Only the text of the records, copied exactly, is wanted; no pictures.

◆ **Source information**
============

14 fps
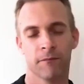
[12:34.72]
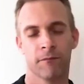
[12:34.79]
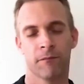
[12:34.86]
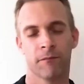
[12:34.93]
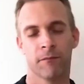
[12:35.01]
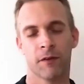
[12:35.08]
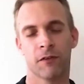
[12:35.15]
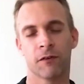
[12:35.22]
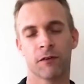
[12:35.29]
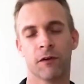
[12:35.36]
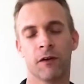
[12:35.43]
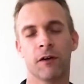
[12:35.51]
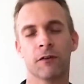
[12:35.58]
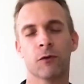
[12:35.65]
through
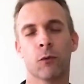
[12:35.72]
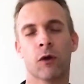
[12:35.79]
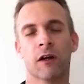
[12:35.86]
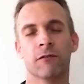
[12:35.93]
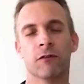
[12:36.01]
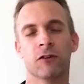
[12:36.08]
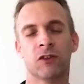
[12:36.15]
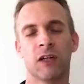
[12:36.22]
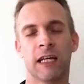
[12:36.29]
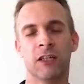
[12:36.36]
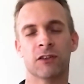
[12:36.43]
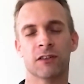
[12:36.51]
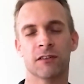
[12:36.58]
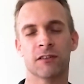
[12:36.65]
all the wonderful
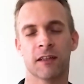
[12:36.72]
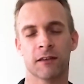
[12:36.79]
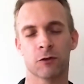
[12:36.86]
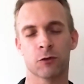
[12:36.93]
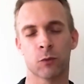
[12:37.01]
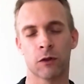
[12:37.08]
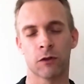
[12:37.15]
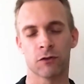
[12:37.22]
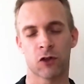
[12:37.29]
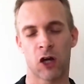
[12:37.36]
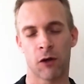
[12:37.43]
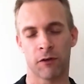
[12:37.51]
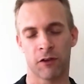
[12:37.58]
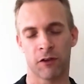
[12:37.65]
changes that this world's
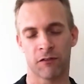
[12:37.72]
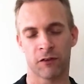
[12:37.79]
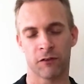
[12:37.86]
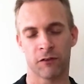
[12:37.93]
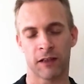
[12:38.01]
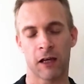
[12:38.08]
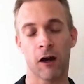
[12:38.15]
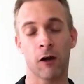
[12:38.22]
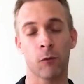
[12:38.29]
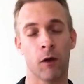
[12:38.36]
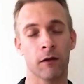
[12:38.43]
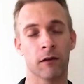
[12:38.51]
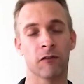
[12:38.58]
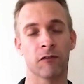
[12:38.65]
going through. And they are
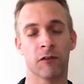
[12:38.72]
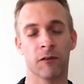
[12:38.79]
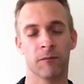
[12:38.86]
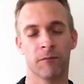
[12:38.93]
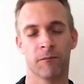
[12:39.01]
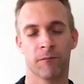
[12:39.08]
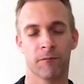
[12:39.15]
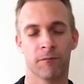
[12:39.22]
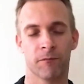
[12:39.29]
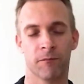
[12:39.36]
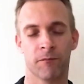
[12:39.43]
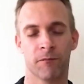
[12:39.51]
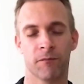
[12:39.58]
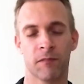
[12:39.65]
wonderful,
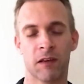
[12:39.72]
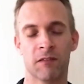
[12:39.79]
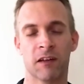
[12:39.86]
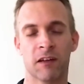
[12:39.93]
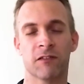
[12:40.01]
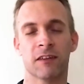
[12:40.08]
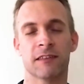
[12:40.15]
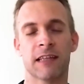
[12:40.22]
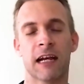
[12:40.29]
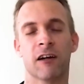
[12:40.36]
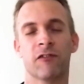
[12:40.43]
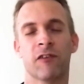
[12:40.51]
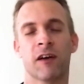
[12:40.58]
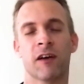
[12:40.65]
even if they're
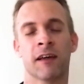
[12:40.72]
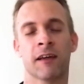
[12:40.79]
terrifying.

============

◆ **Exercise response**
14 fps
[12:34.72]
[12:34.79]
[12:34.86]
[12:34.93]
[12:35.01]
[12:35.08]
[12:35.15]
[12:35.22]
[12:35.29]
[12:35.36]
[12:35.43]
[12:35.51]
[12:35.58]
[12:35.65]
through
[12:35.72]
[12:35.79]
[12:35.86]
[12:35.93]
[12:36.01]
[12:36.08]
[12:36.15]
[12:36.22]
[12:36.29]
[12:36.36]
[12:36.43]
[12:36.51]
[12:36.58]
[12:36.65]
all the wonderful
[12:36.72]
[12:36.79]
[12:36.86]
[12:36.93]
[12:37.01]
[12:37.08]
[12:37.15]
[12:37.22]
[12:37.29]
[12:37.36]
[12:37.43]
[12:37.51]
[12:37.58]
[12:37.65]
changes that this world's
[12:37.72]
[12:37.79]
[12:37.86]
[12:37.93]
[12:38.01]
[12:38.08]
[12:38.15]
[12:38.22]
[12:38.29]
[12:38.36]
[12:38.43]
[12:38.51]
[12:38.58]
[12:38.65]
going through. And they are
[12:38.72]
[12:38.79]
[12:38.86]
[12:38.93]
[12:39.01]
[12:39.08]
[12:39.15]
[12:39.22]
[12:39.29]
[12:39.36]
[12:39.43]
[12:39.51]
[12:39.58]
[12:39.65]
wonderful,
[12:39.72]
[12:39.79]
[12:39.86]
[12:39.93]
[12:40.01]
[12:40.08]
[12:40.15]
[12:40.22]
[12:40.29]
[12:40.36]
[12:40.43]
[12:40.51]
[12:40.58]
[12:40.65]
even if they're
[12:40.72]
[12:40.79]
terrifying.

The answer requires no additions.